YOUR TASK
Exactly retype the lines below from the one containing "[00:00:00.10]" through the end of the listing. Leave pictures out.

WORKING DATA
=-=-=
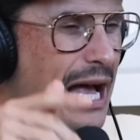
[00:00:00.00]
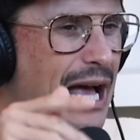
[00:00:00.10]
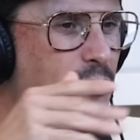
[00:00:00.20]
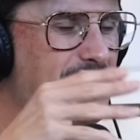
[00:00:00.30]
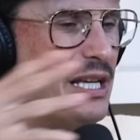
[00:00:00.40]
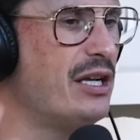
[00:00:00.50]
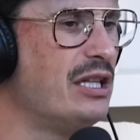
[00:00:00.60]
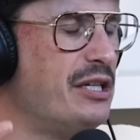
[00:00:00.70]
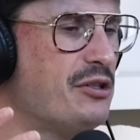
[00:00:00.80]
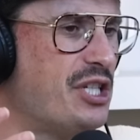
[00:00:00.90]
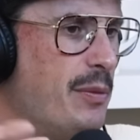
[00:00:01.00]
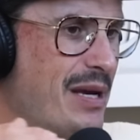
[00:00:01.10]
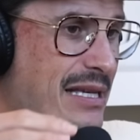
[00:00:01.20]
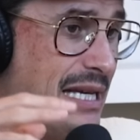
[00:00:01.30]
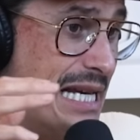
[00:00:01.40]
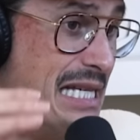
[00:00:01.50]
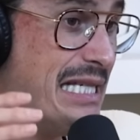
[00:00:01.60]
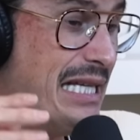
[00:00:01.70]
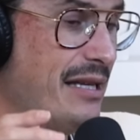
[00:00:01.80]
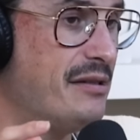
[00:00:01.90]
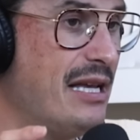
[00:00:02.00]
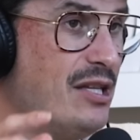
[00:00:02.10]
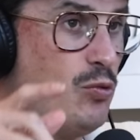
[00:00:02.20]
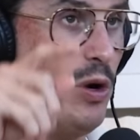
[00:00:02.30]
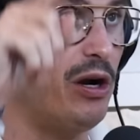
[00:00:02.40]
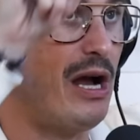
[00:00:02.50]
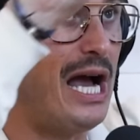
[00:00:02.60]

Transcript: I always think leadership is easy in the sense where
=-=-=
SOLUTION TO THIS TASK
[00:00:00.10]
[00:00:00.20]
[00:00:00.30]
[00:00:00.40]
[00:00:00.50]
[00:00:00.60]
[00:00:00.70]
[00:00:00.80]
[00:00:00.90]
[00:00:01.00]
[00:00:01.10]
[00:00:01.20]
[00:00:01.30]
[00:00:01.40]
[00:00:01.50]
[00:00:01.60]
[00:00:01.70]
[00:00:01.80]
[00:00:01.90]
[00:00:02.00]
[00:00:02.10]
[00:00:02.20]
[00:00:02.30]
[00:00:02.40]
[00:00:02.50]
[00:00:02.60]

Transcript: I always think leadership is easy in the sense where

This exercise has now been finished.